Isometric muscle contraction reflects the status of the muscle physiology. Following SCI, muscles of involved limbs undergo several changes that include spasticity, weakness, faster fatigue, contractile change, motor unit reduction, and decrease in the firing rate of motor units (Shah et al., 2006). Those changes are mutually interconnected, and evaluation of isometric muscle contraction has been found to correlate strongly with modification of the muscle weakness, strength (Shah et al., 2006), and improved walking (Kim et al., 2004). Therefore, using myograph, we evaluated properties of the gastrocnemius muscles in different groups of animals. The gastrocnemius muscles of both hind limbs were dissected out. One thread was tied to the dissected calcaneus tendon. The lower end of the femur bone, above the femoral condyles and at the knee joint, was cut to preserve the attachment of the gastrocnemius and keep the whole muscle intact. Another thread was attached to the bone stump. The muscles were then incubated at 33°C in oxygenated (95%:5% O2/CO2) Tyrod's solution containing (mM): NaCl 125, KCl 5, MgCl2 0·5, Na2HPO4 0·4, CaCl2 1·8, NaHCO3 25, glucose 5·5. Muscles were individually mounted on refined myograph (Kent Scientific Corp. USA), and the muscle length was adjusted for maximum twitch force (optimal length).
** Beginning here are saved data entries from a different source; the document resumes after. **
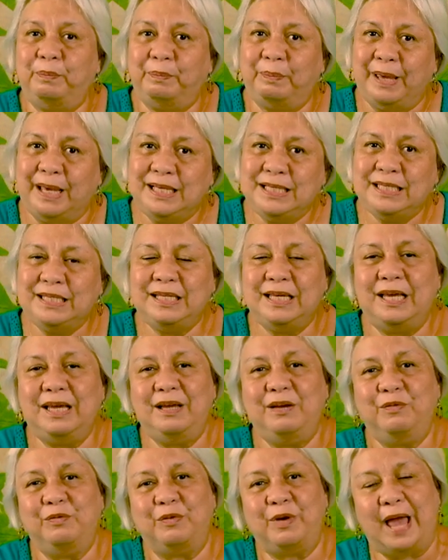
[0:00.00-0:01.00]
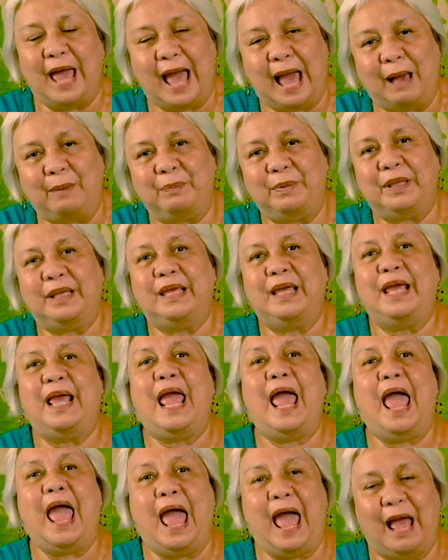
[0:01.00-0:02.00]
basting, for
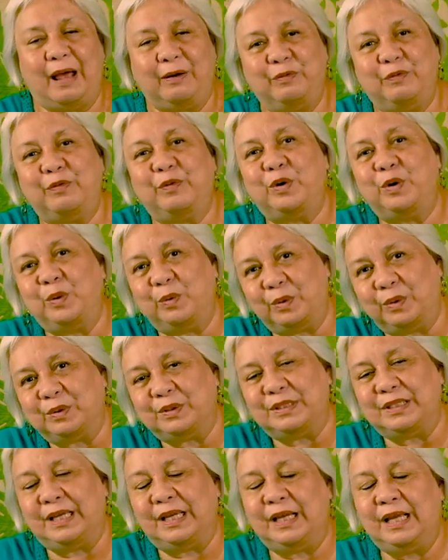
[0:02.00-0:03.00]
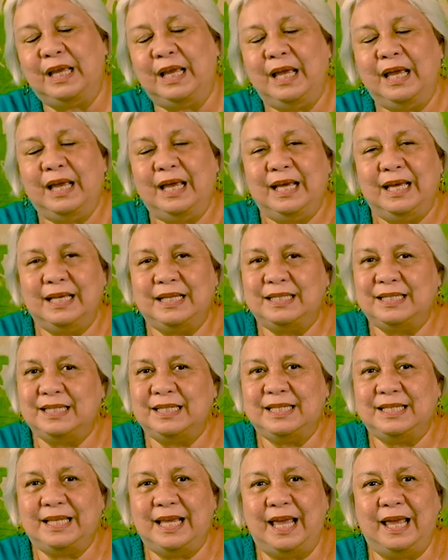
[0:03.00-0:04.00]
applique, and for quilting. It's the
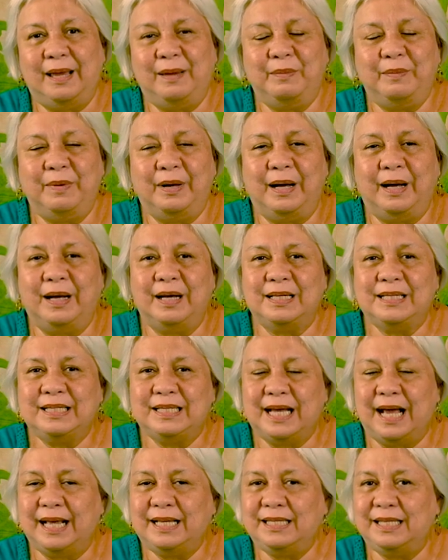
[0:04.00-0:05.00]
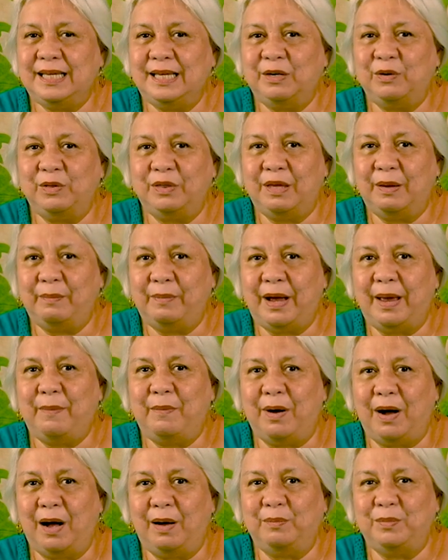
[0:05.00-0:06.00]
same uh, size needle that my
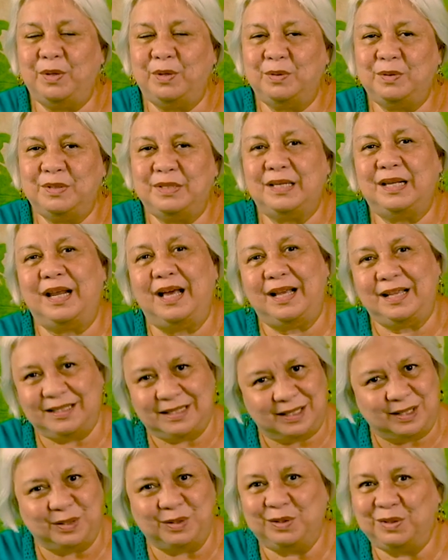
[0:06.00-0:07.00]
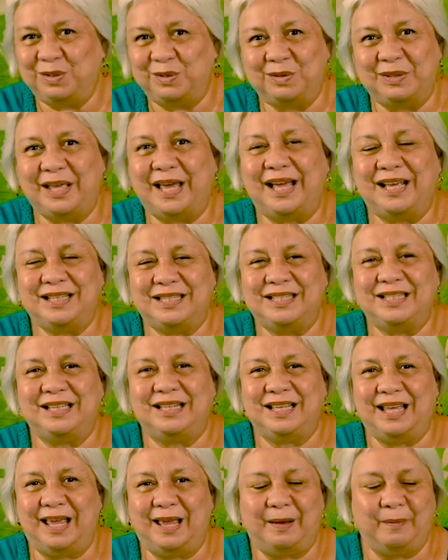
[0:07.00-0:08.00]
mom used and I still do that
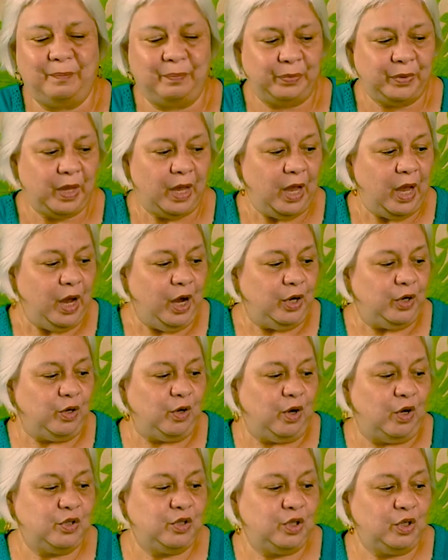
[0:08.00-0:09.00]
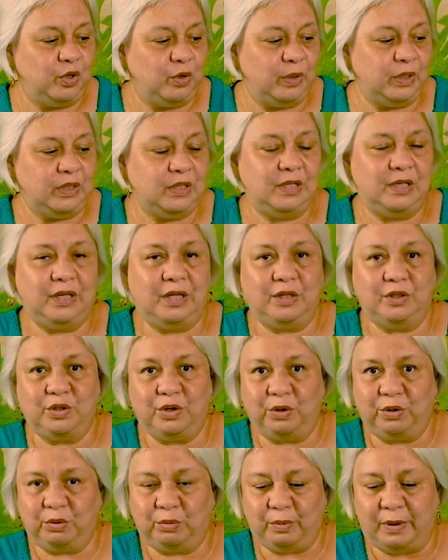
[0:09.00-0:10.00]
today. You're also going to need
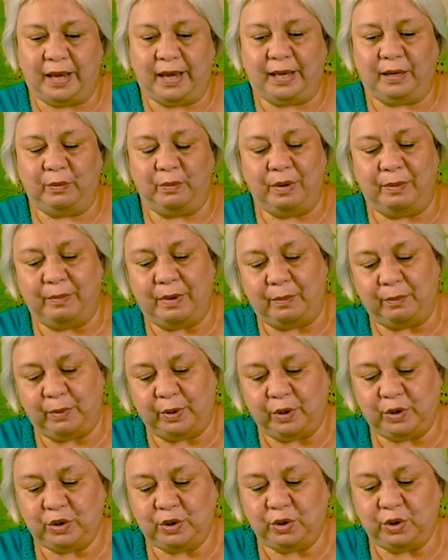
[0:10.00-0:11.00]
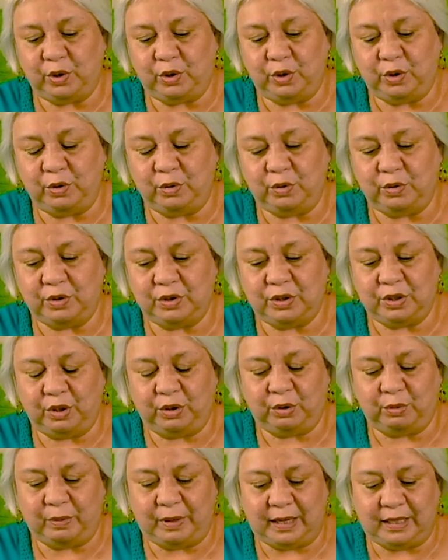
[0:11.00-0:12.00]
your thread. Remember to use the
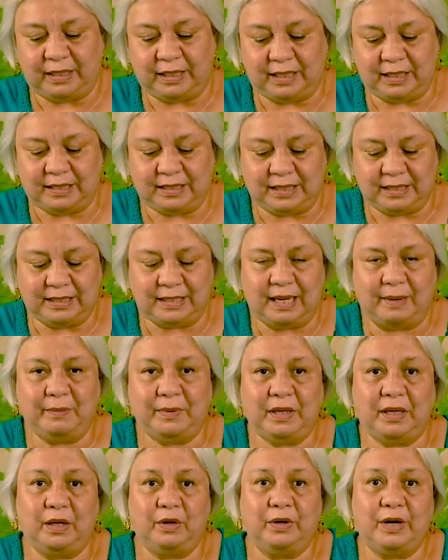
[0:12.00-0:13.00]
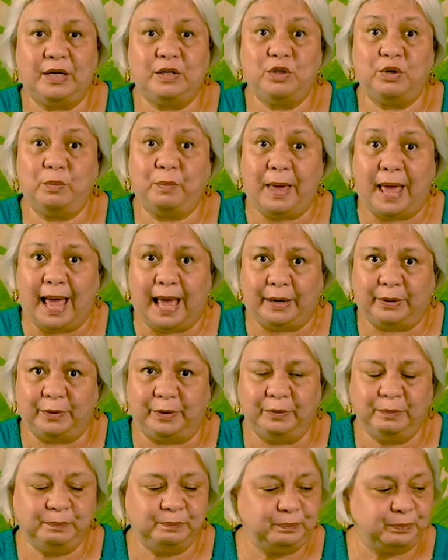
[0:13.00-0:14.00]
thread that is the same color as your
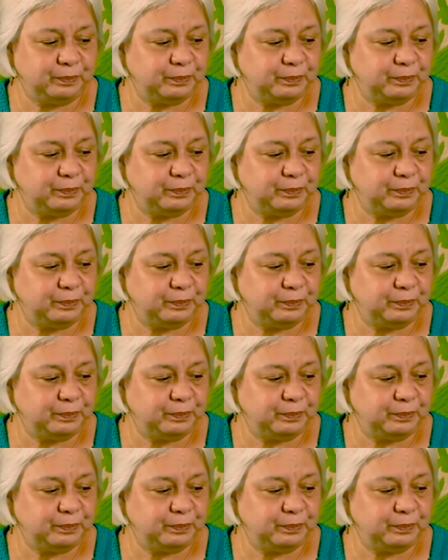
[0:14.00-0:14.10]
pattern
Following a 5-min adaptation period, three parameters for each muscle were tested:
Each frozen muscle was sliced with the cryostat, and eight transverse sections 20μm thick, collected every 300μm, were mounted on gelatin-coated slides. Sections were then stained with hematoxylin and eosin (H&E) following standard procedure. Slices were immersed in Harris hematoxylin for 3min, rinsed in tap water, and then left under slowly dripping water for approximately 20min until the blue color was sharpened. Next, the slices were immersed in eosin stain for 1–2min, rinsed in tap water, and dehydrated by transferring in turn to several alcohol solutions of increasing concentrations (50%, 70%, 95%, and 100%). Following clearing with xylene, the sections were coverslipped and photographed with a Zeiss Axiophot microscopy camera. Digitized photographs were exported to Photoshop (CS3 Extended) and analyzed. To investigate changes in muscle morphology, the cross-sectional area of individual muscle fibers and the void area of muscle tissue was evaluated.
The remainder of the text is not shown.